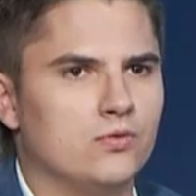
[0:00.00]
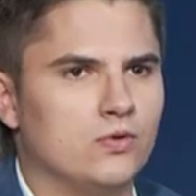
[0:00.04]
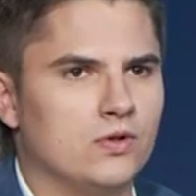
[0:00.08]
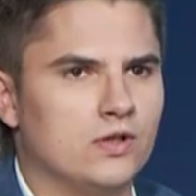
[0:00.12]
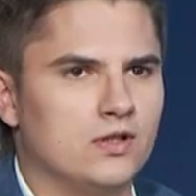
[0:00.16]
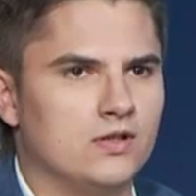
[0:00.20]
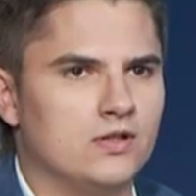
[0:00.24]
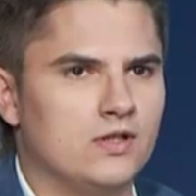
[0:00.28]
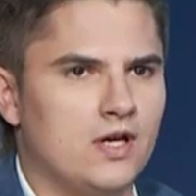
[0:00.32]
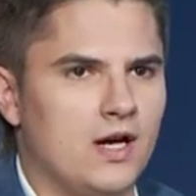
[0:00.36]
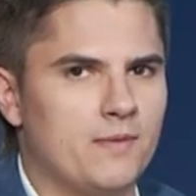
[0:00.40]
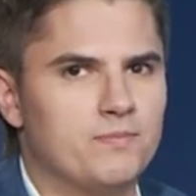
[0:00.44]
na
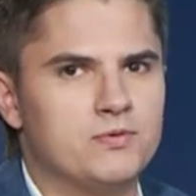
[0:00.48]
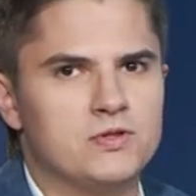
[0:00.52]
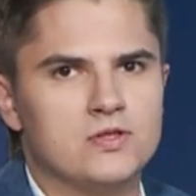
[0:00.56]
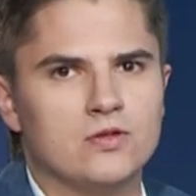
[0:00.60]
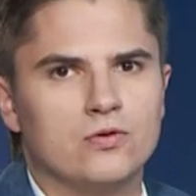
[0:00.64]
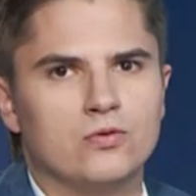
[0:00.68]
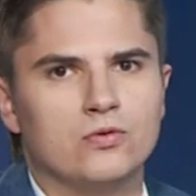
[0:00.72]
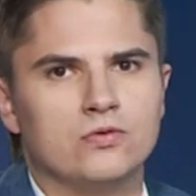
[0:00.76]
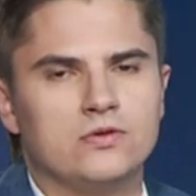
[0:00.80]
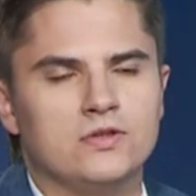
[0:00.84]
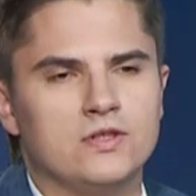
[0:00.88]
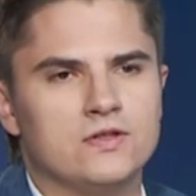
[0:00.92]
której ale
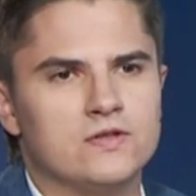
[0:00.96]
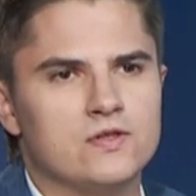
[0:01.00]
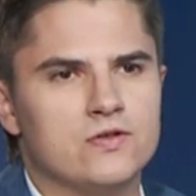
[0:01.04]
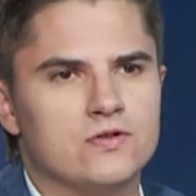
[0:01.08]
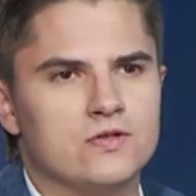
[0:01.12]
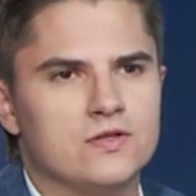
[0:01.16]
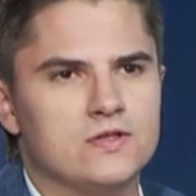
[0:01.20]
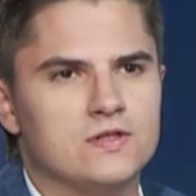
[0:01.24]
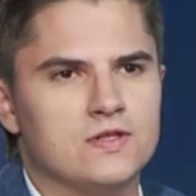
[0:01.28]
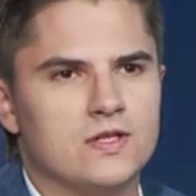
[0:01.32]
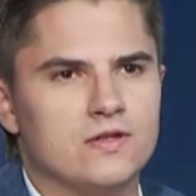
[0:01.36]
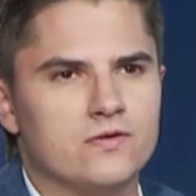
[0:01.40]
jeżeli będziemy...
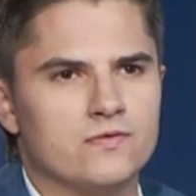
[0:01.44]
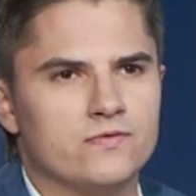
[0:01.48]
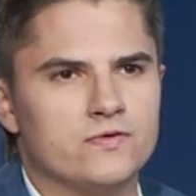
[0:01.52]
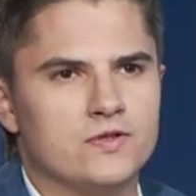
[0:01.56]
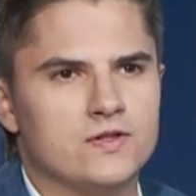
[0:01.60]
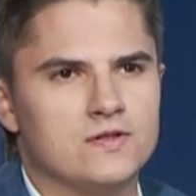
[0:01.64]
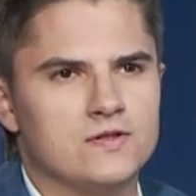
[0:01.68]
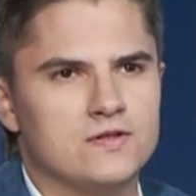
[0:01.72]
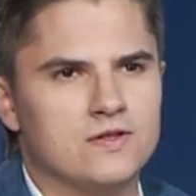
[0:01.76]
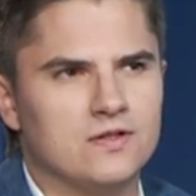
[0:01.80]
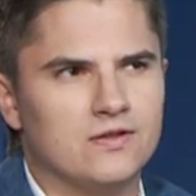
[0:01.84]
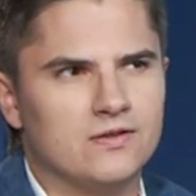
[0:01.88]
skorzystają
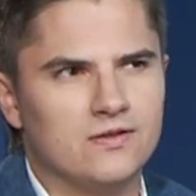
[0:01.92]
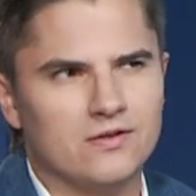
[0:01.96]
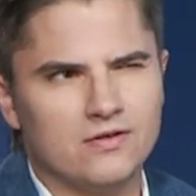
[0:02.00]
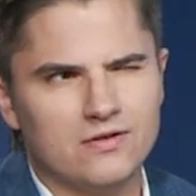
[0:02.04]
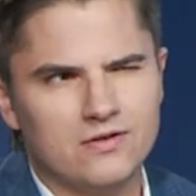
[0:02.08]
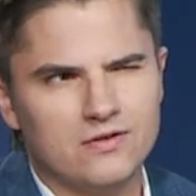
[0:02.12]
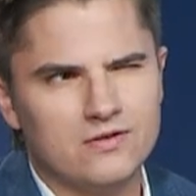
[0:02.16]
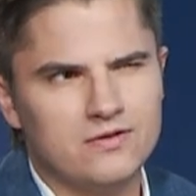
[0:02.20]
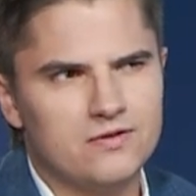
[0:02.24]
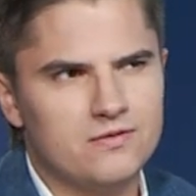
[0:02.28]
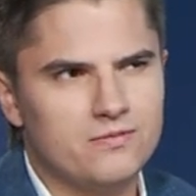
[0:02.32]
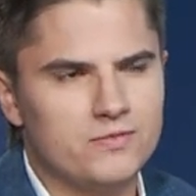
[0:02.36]
wszyscy,
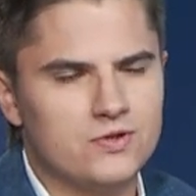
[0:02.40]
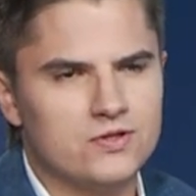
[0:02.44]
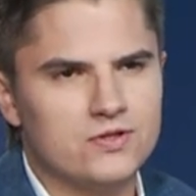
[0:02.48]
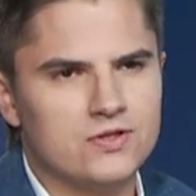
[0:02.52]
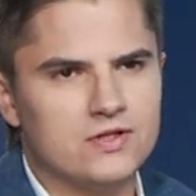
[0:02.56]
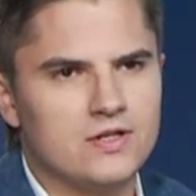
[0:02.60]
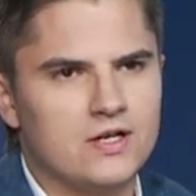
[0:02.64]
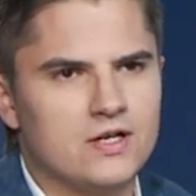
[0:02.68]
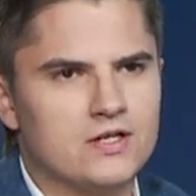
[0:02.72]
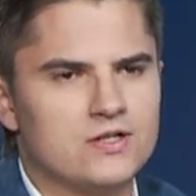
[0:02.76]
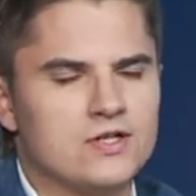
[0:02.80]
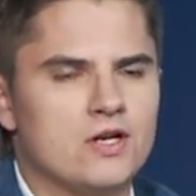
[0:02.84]
to
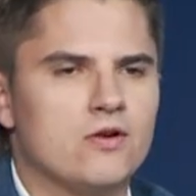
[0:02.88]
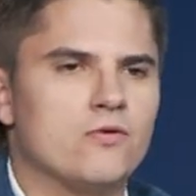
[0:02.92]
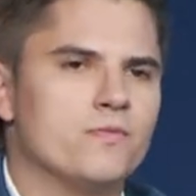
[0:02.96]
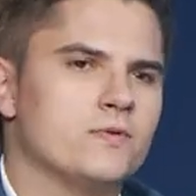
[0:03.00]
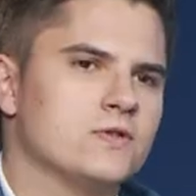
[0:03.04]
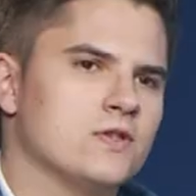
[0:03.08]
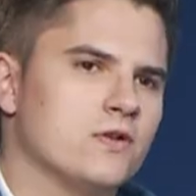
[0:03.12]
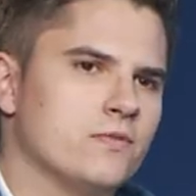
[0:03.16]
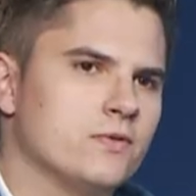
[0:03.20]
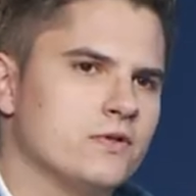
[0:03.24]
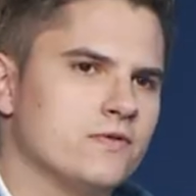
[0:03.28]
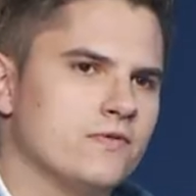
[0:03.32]
ale
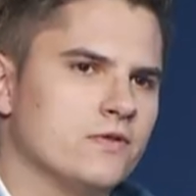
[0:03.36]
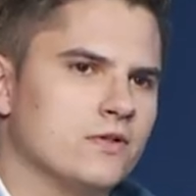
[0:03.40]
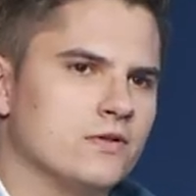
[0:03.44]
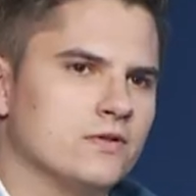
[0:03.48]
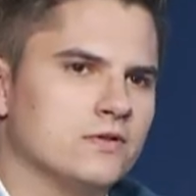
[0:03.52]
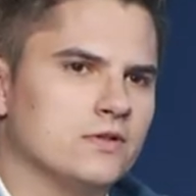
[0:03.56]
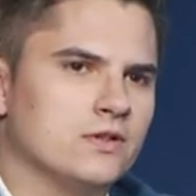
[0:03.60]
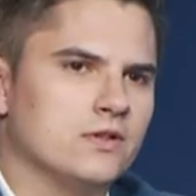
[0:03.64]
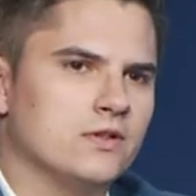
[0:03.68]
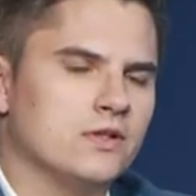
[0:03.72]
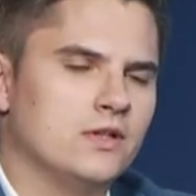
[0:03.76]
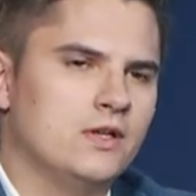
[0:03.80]
należałoby zrobić
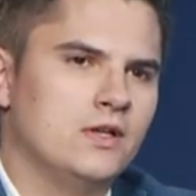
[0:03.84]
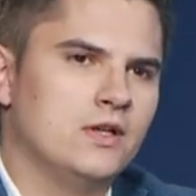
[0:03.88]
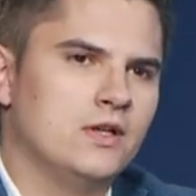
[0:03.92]
wyjątek.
=-=-=-=-=
Copy the material exactly as written and leave every picture behind.

- **Answer for this exercise**:
[0:00.00]
[0:00.04]
[0:00.08]
[0:00.12]
[0:00.16]
[0:00.20]
[0:00.24]
[0:00.28]
[0:00.32]
[0:00.36]
[0:00.40]
[0:00.44]
na
[0:00.48]
[0:00.52]
[0:00.56]
[0:00.60]
[0:00.64]
[0:00.68]
[0:00.72]
[0:00.76]
[0:00.80]
[0:00.84]
[0:00.88]
[0:00.92]
której ale
[0:00.96]
[0:01.00]
[0:01.04]
[0:01.08]
[0:01.12]
[0:01.16]
[0:01.20]
[0:01.24]
[0:01.28]
[0:01.32]
[0:01.36]
[0:01.40]
jeżeli będziemy...
[0:01.44]
[0:01.48]
[0:01.52]
[0:01.56]
[0:01.60]
[0:01.64]
[0:01.68]
[0:01.72]
[0:01.76]
[0:01.80]
[0:01.84]
[0:01.88]
skorzystają
[0:01.92]
[0:01.96]
[0:02.00]
[0:02.04]
[0:02.08]
[0:02.12]
[0:02.16]
[0:02.20]
[0:02.24]
[0:02.28]
[0:02.32]
[0:02.36]
wszyscy,
[0:02.40]
[0:02.44]
[0:02.48]
[0:02.52]
[0:02.56]
[0:02.60]
[0:02.64]
[0:02.68]
[0:02.72]
[0:02.76]
[0:02.80]
[0:02.84]
to
[0:02.88]
[0:02.92]
[0:02.96]
[0:03.00]
[0:03.04]
[0:03.08]
[0:03.12]
[0:03.16]
[0:03.20]
[0:03.24]
[0:03.28]
[0:03.32]
ale
[0:03.36]
[0:03.40]
[0:03.44]
[0:03.48]
[0:03.52]
[0:03.56]
[0:03.60]
[0:03.64]
[0:03.68]
[0:03.72]
[0:03.76]
[0:03.80]
należałoby zrobić
[0:03.84]
[0:03.88]
[0:03.92]
wyjątek.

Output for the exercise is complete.